Juger “instable” la situation interne israélienne est évidemment une approche assez inattendue selon la notion fort répandue que ce pays agit agressivement avec un plan stratégique de grande envergure, comme il est inattendu de proposer le jugement que Netanyahou pourrait s’avérer comme le plus “modéré” parmi le dirigeants israéliens, – son départ pouvant avoir des conséquences catastrophiques où le désordre aurait sa part, comme le même type de désordre a sa part considérable dans la situation à Washington D.C. C’est là, dans cette dimension d’un désordre interne poussant à l’extrémisme et à l’aventurisme, éventuellement avec de pouvoirs morcelés également dans le cas israélien (avec des généraux s’arrogeant une certaine indépendance), qu’on peut faire l’analogie la plus sérieuse entre les deux directions.
Il faut noter la remarque intéressante de Shamir, selon qui il faut classer Netanyahou dans les anti-globalistes (ne disons pas [encore ?] “antiSystème” pour notre compte, mais selon une appréciation purement tactique nous en sommes fort proches) ... « Dans le contexte international, la chute de Netanyahou aurait un impact important. Cela constituerait une victoire de poids des mondialistes libéraux, car Netanyahou est un partenaire de même tendance que Trump et Poutine. » Dans ce même registre on mentionnera l’importance des bonnes relations entre Netanyahou et Poutine, qui constituent une quasi-institutionnalisation des “liens privilégiés” entre la Russie et Israël à cause notamment de la présence en Israël d’un contingent massif de juifs d’origine russe, et qui conservent toutes leurs attaches avec la Russie. Ainsi disposera-t-on d’un facteur de plus pour renforcer le jugement sur la confusion des positions des uns par rapport aux autres, et la difficulté de trancher selon des jugements précis et indiscutables.

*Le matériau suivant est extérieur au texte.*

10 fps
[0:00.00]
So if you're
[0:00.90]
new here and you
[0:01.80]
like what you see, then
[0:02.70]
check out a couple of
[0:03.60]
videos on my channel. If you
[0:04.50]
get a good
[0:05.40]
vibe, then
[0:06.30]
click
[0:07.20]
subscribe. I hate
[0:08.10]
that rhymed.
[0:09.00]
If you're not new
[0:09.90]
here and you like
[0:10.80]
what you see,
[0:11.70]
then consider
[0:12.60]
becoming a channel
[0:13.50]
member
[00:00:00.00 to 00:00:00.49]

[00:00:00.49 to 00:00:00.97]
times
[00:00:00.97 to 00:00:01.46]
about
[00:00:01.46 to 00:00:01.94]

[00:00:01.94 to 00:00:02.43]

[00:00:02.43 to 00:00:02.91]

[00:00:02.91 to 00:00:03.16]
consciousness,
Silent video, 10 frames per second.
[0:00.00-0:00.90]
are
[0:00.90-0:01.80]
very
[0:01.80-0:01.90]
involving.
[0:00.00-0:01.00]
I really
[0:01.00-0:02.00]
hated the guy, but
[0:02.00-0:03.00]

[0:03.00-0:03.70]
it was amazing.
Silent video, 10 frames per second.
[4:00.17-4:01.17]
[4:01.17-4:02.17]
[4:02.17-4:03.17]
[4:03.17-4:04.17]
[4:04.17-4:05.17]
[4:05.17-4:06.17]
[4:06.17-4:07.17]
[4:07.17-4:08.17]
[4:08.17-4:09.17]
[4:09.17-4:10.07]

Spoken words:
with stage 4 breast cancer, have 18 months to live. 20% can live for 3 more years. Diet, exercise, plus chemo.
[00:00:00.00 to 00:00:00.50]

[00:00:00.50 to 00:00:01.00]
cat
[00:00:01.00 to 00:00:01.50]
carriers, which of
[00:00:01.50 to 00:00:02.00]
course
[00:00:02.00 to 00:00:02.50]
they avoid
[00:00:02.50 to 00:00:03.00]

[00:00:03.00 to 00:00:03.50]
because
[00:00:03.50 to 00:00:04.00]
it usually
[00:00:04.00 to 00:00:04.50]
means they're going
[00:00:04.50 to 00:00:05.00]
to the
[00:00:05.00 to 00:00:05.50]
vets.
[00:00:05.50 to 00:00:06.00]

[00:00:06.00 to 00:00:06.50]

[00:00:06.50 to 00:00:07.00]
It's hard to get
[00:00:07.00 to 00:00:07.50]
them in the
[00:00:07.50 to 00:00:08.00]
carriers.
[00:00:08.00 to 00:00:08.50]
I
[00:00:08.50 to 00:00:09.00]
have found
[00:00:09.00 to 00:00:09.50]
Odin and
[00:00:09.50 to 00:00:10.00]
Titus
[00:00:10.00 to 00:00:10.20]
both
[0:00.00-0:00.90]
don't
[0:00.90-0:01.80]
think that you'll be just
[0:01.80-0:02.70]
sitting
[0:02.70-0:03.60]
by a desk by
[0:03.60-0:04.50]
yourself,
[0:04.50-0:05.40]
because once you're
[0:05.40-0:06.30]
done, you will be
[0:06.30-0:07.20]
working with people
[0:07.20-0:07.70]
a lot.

Les maillons rompent ou affichent leurs faiblesses les uns après les autres, — on comprend que nous parlons des maillons du Système. L’évolution d’une situation qui conduit à considérer un Netanyahou, belliciste en corrompu, à la fois comme une sorte de “modéré” et un rempart contre le désordre intérieur est pour le moins singulière, si l’on se réfère à la carrière de l’homme politique. Il s’agit bien d’une mesure de plus de l’accélération en augmentation constante sinon exponentielle de la destruction des structures les plus fondamentales du Système (déstructuration, ou le Système pris à son propre piège). La psychologie, qui règle ces folies de la perception, joue un rôle fondamental dans ce processus.